Content starts

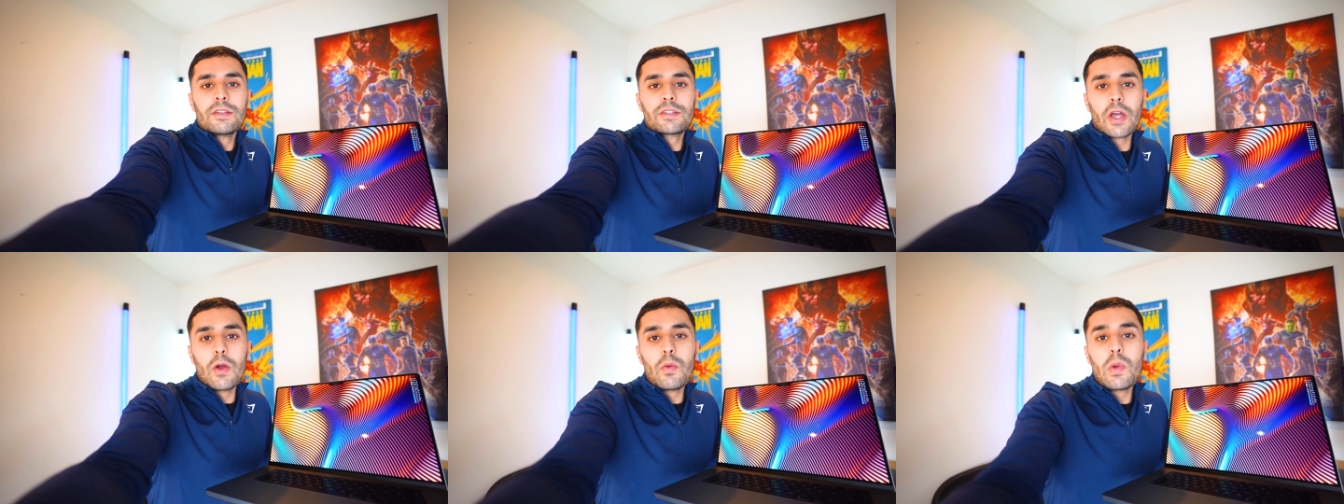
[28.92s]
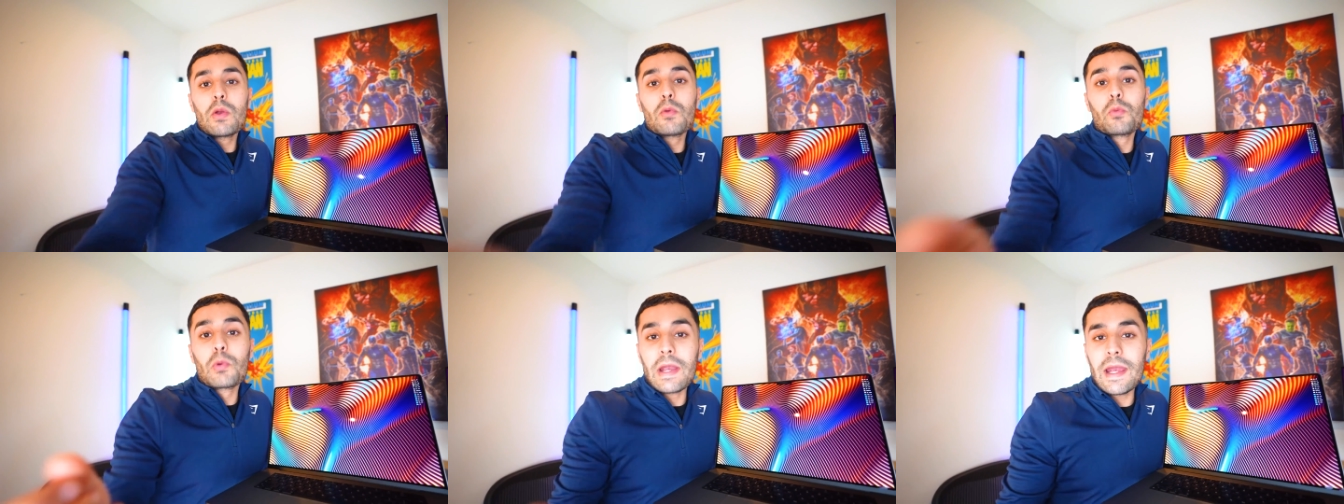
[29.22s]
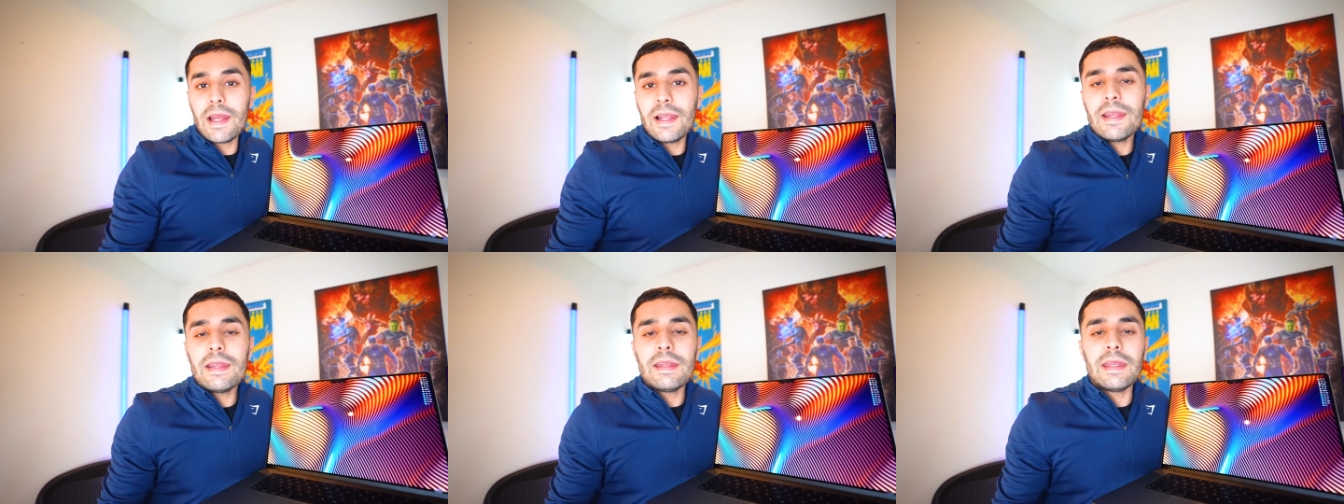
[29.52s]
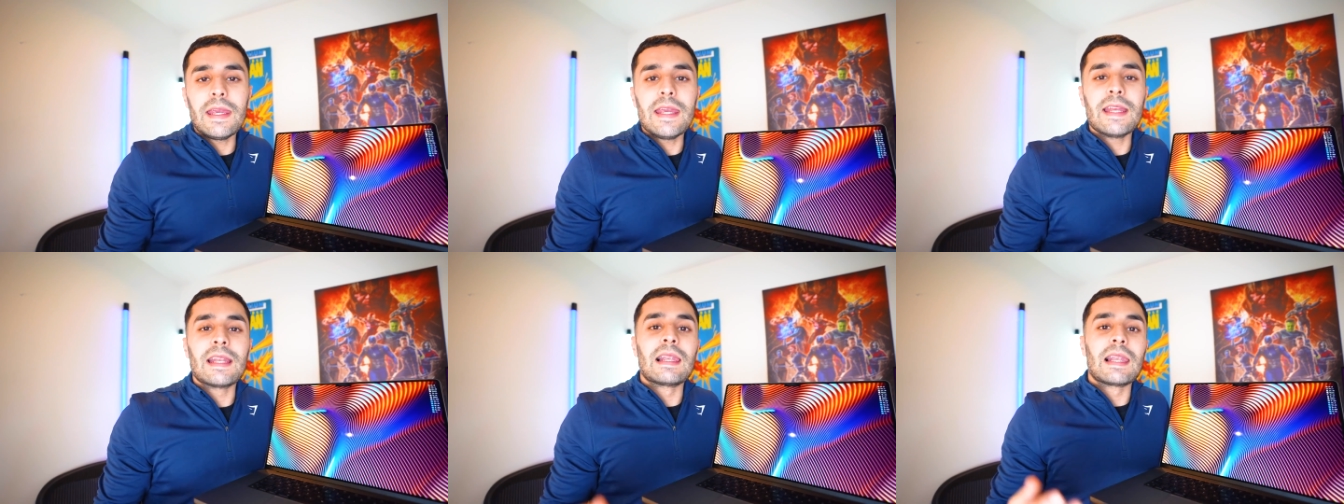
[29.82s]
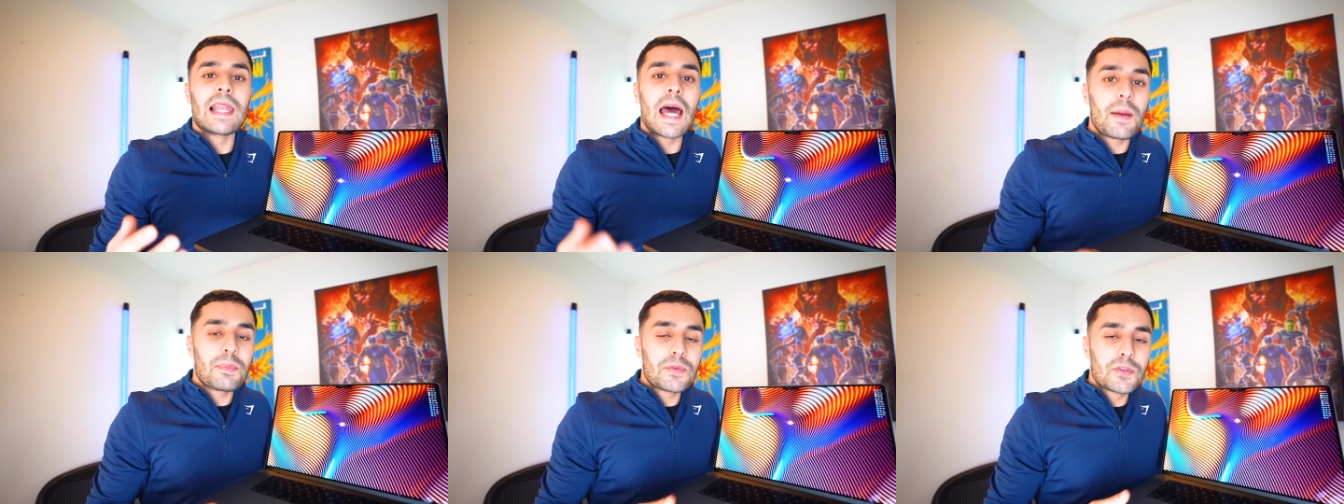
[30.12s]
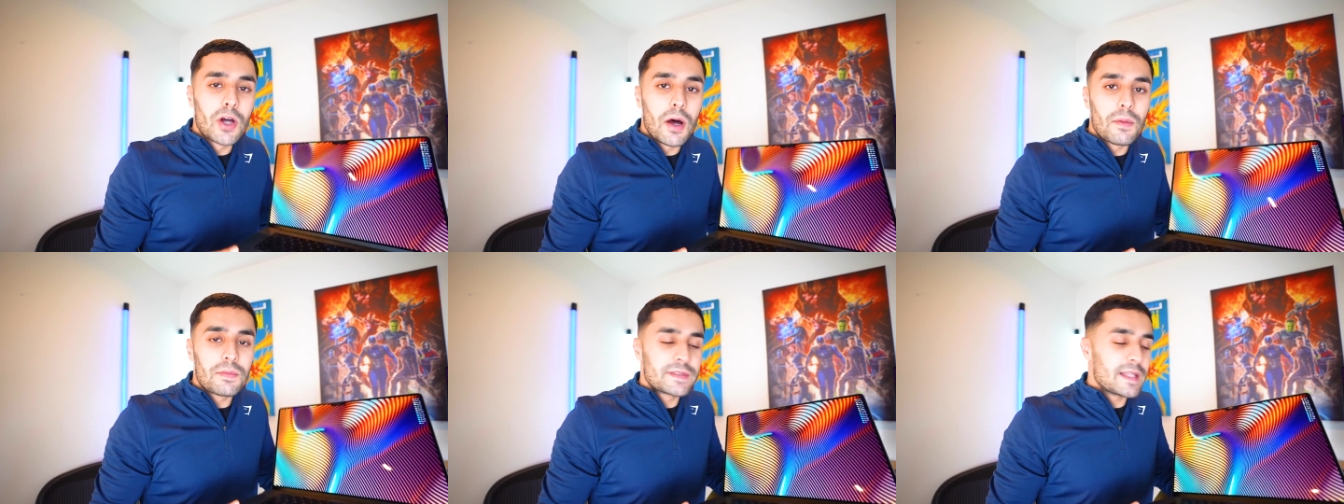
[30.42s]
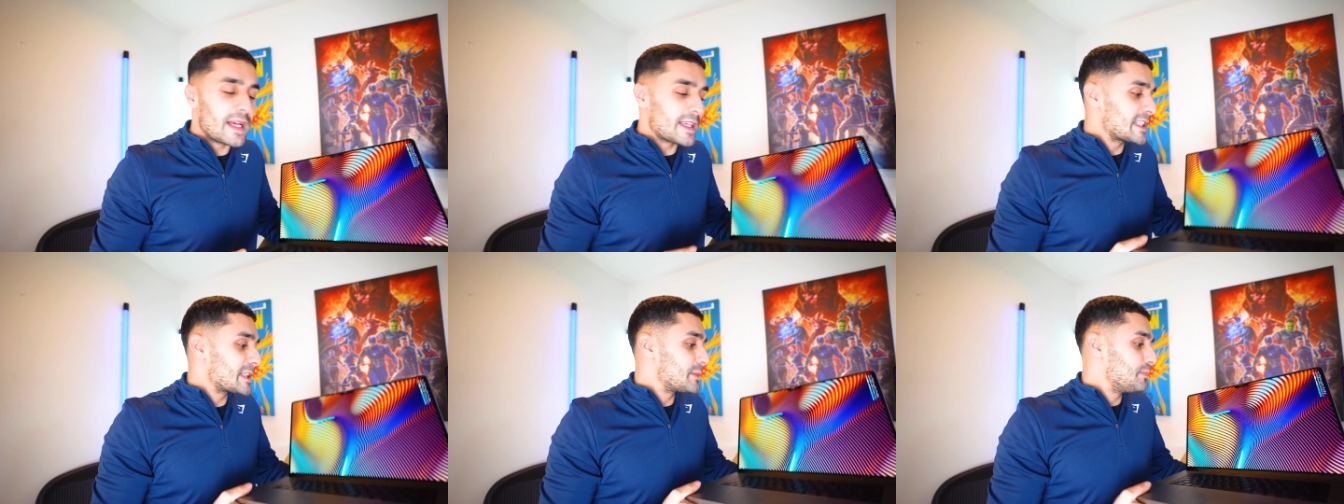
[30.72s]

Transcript: So we really need need laptops that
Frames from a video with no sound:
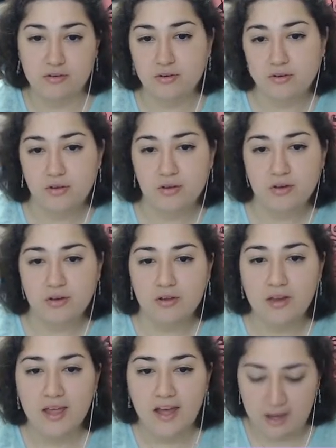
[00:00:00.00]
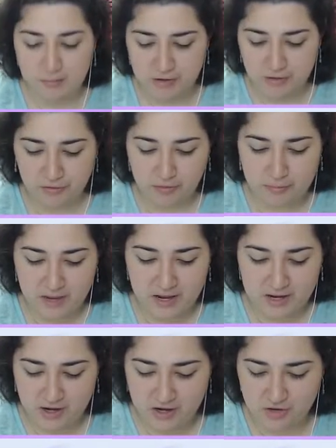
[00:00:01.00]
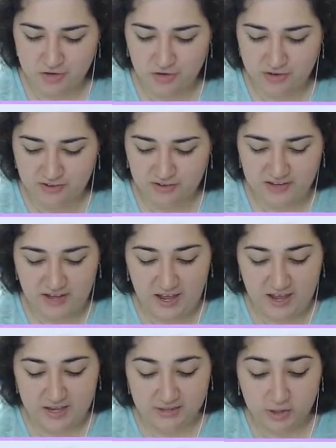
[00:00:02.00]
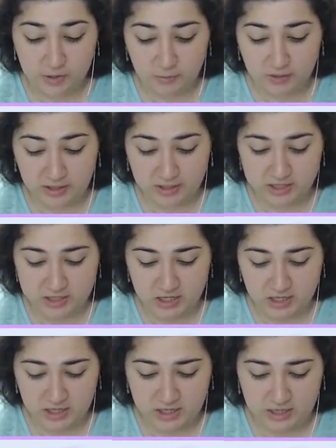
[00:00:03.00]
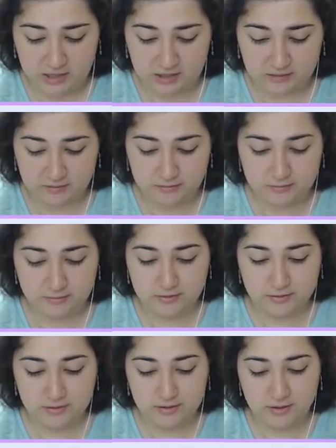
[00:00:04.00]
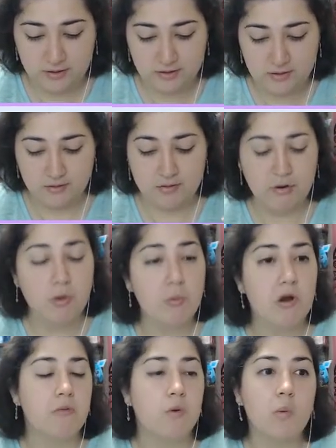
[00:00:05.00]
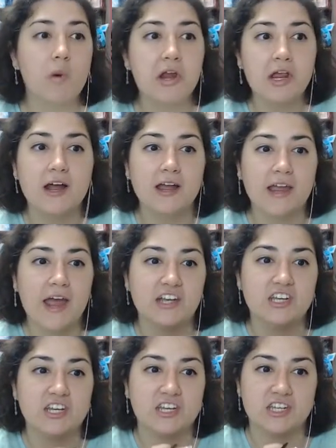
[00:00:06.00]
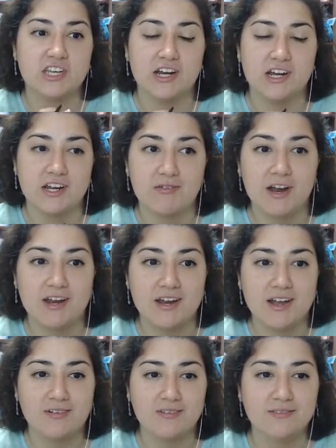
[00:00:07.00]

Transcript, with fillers: Dun, dun. Hi, Music Man. How are you doing today? Look, we got a shiny. Well, we're, we're working on catching the shiny right now.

Content ends

WORK INSTRUCTION: Scan the data above for the string "Transcript". Copy every line in which it appears.

TASK SOLUTION:
Transcript: So we really need need laptops that
Transcript, with fillers: Dun, dun. Hi, Music Man. How are you doing today? Look, we got a shiny. Well, we're, we're working on catching the shiny right now.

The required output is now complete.